(TASK) The entries are to be reproduced verbatim, with all pictures omitted.

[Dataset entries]

━━━━━━━━━━━━━━━━

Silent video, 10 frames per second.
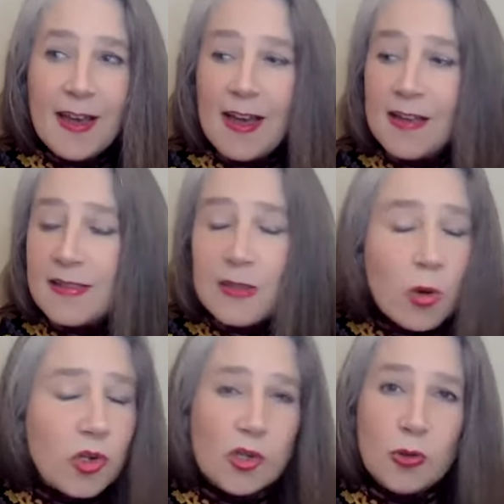It's
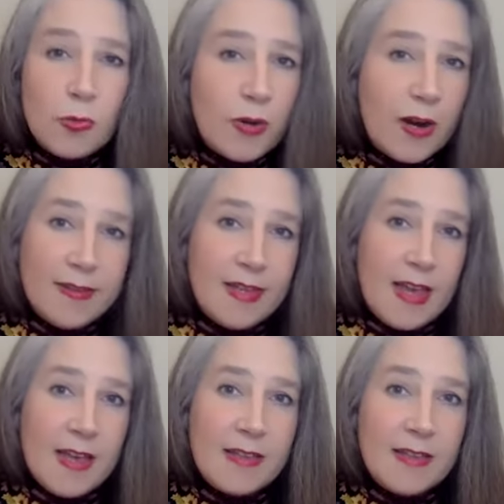not a short
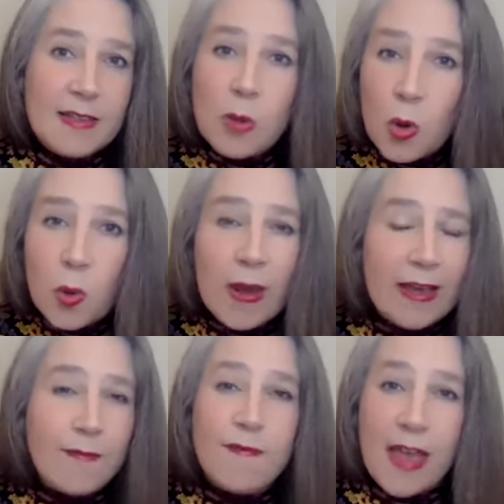process. It's not a
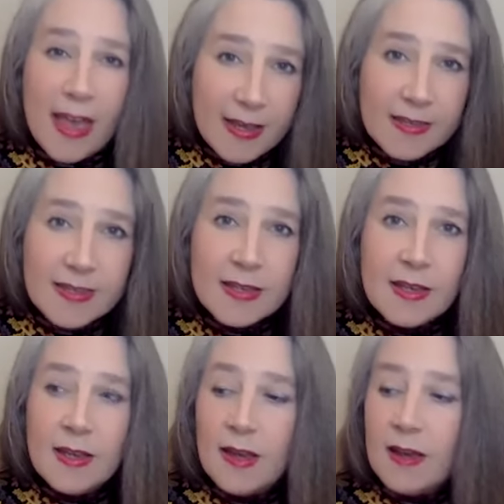quick fix
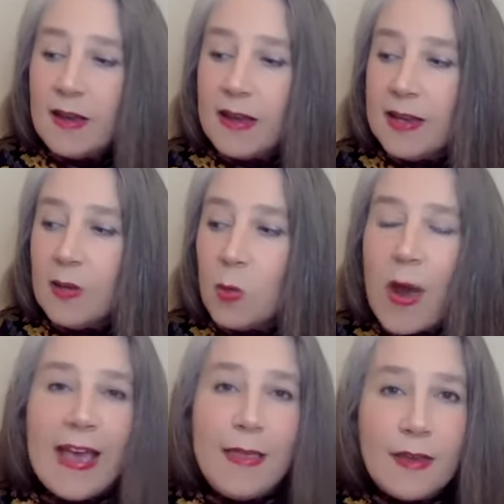in a
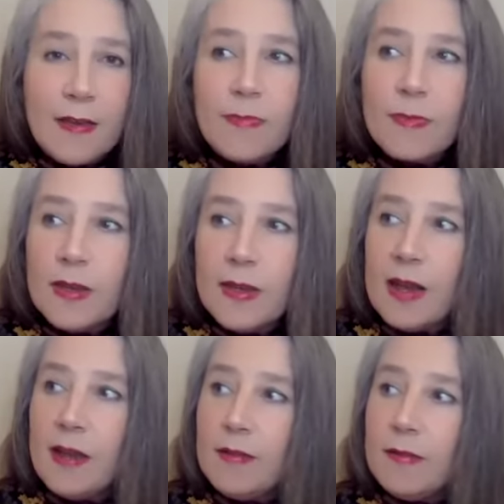way that, you
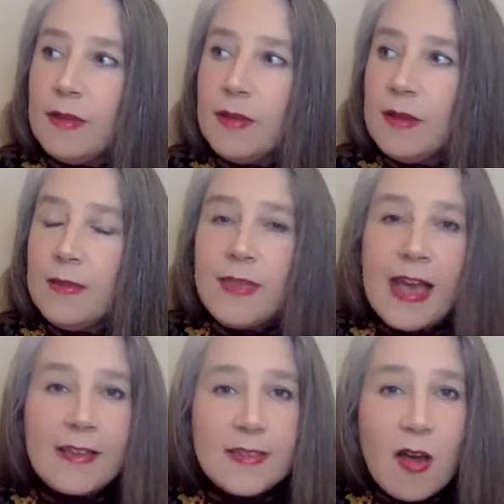know,
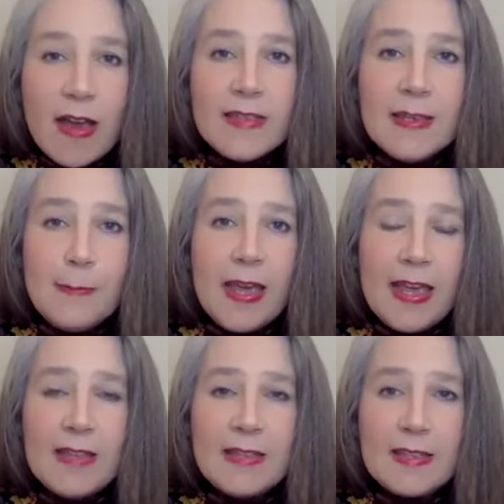the anxiety
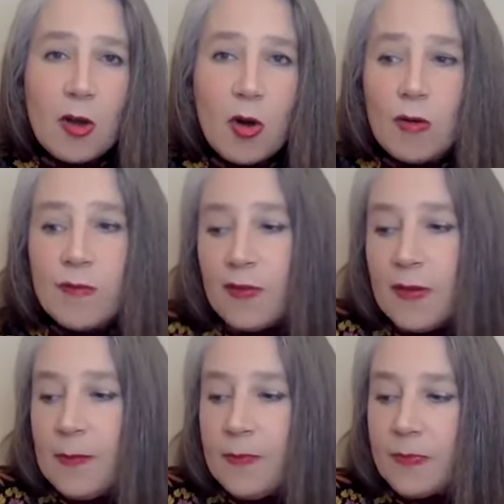piece of,
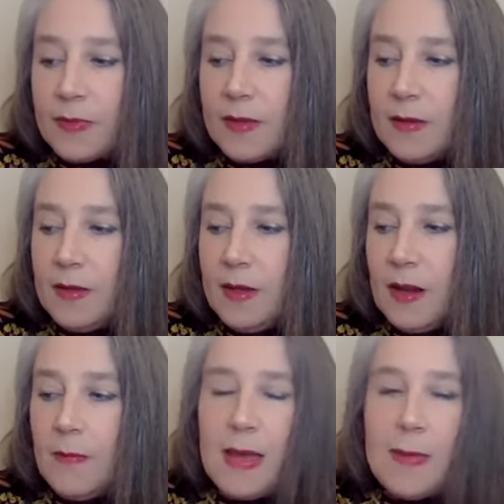you
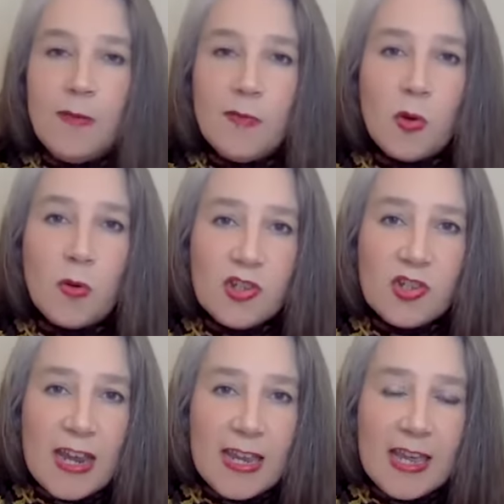know, maybe you've got
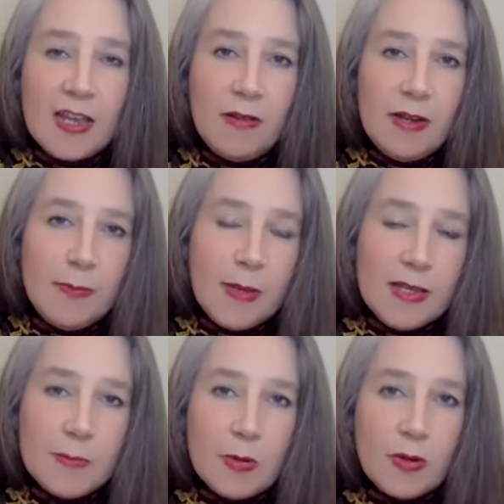shaking and you need
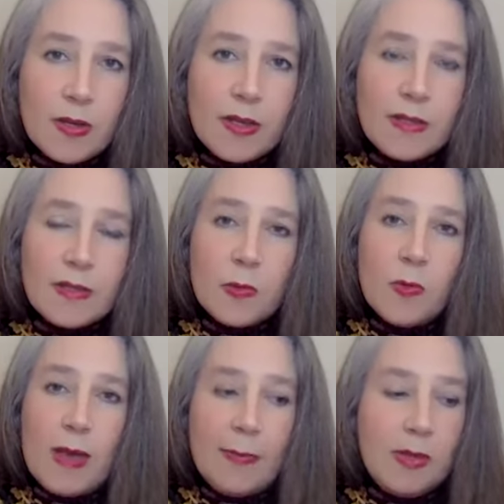beta blockers,
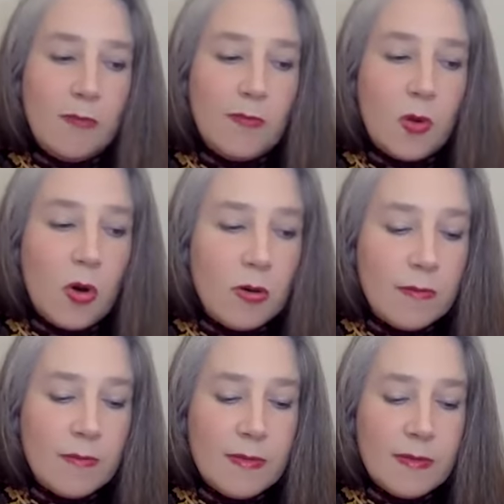or maybe you've got
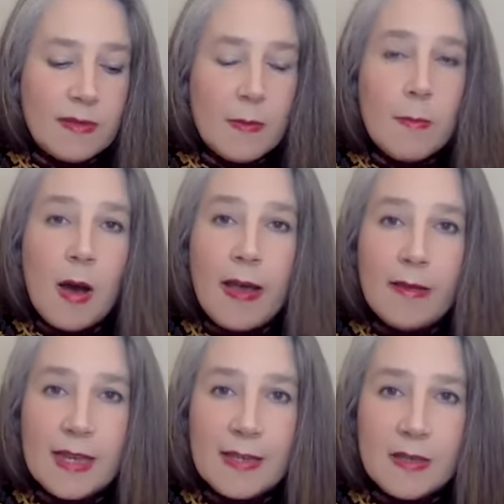some
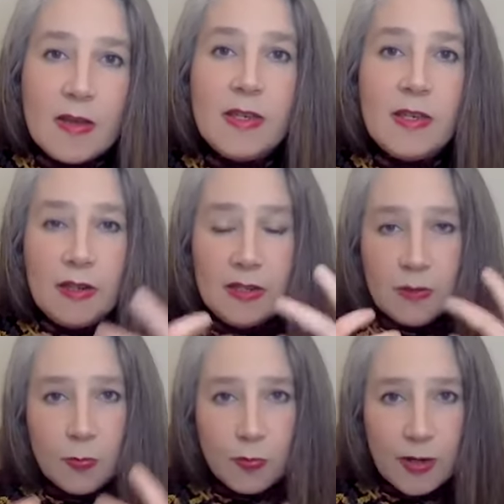mild anxiety and you need
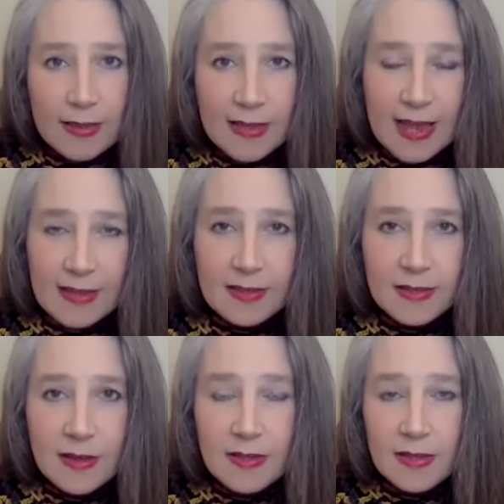to breathing
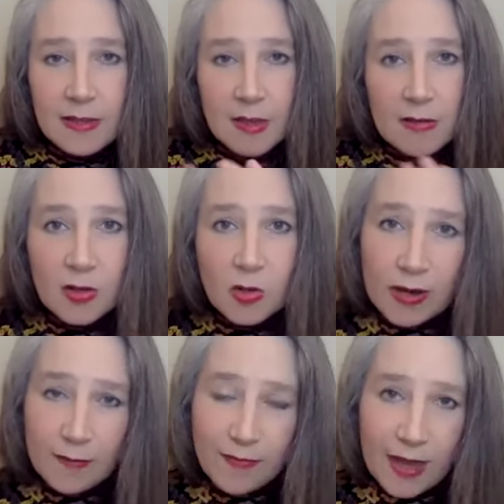exercises. Those are
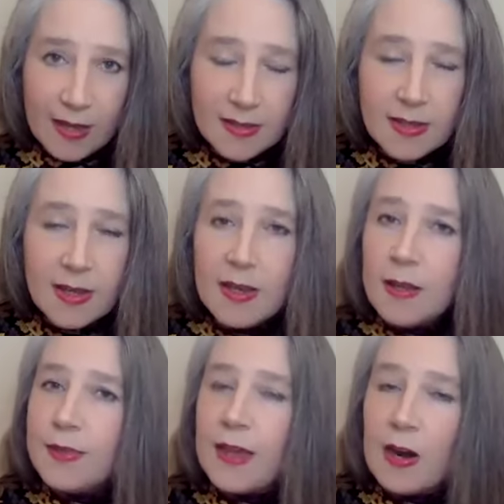quick fix.
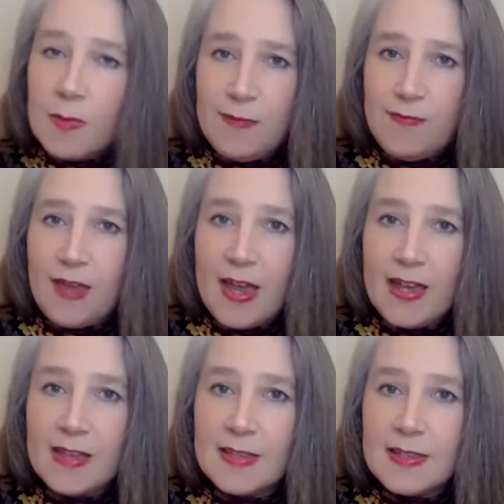Therapy
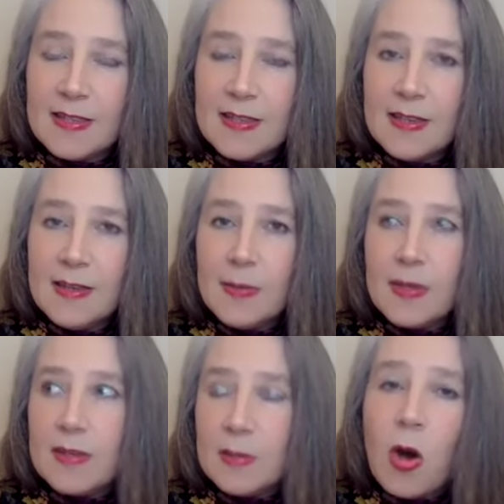fix
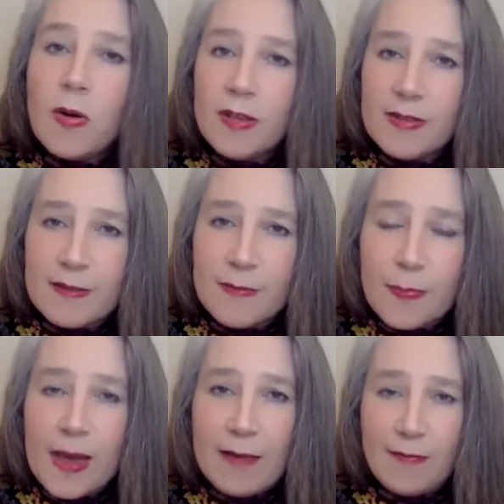because you're holding yourself
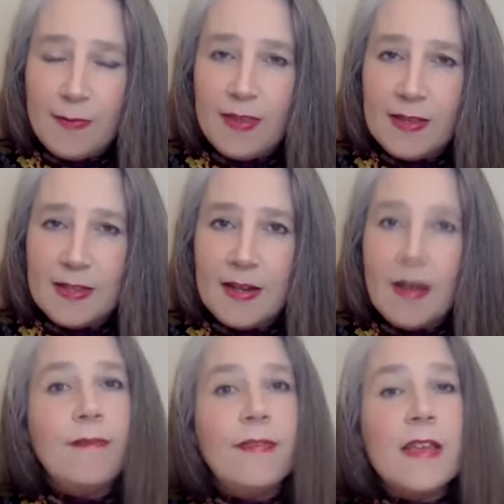back from things in
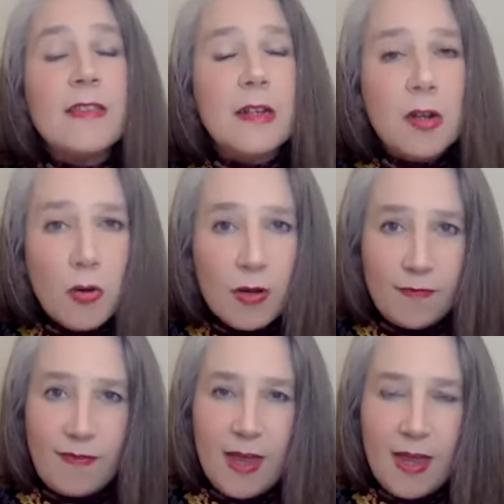life. That's a
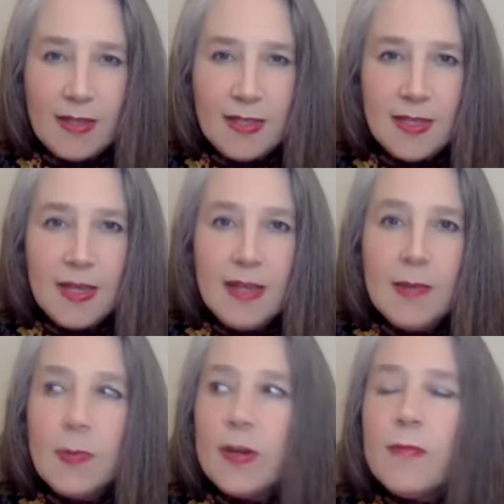longer fix,
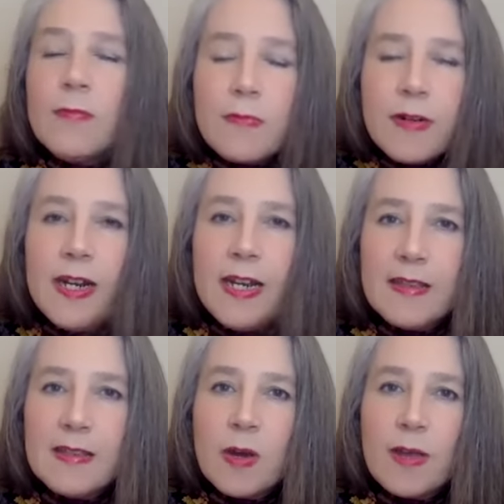but it really
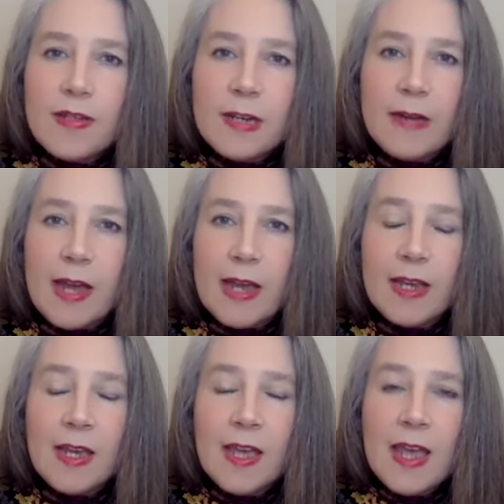is worth doing.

━━━━━━━━━━━━━━━━

(SOLUTION FOR THIS PROBLEM)
Silent video, 10 frames per second.
It's
not a short
process. It's not a
quick fix
in a
way that, you
know,
the anxiety
piece of,
you
know, maybe you've got
shaking and you need
beta blockers,
or maybe you've got
some
mild anxiety and you need
to breathing
exercises. Those are
quick fix.
Therapy
fix
because you're holding yourself
back from things in
life. That's a
longer fix,
but it really
is worth doing.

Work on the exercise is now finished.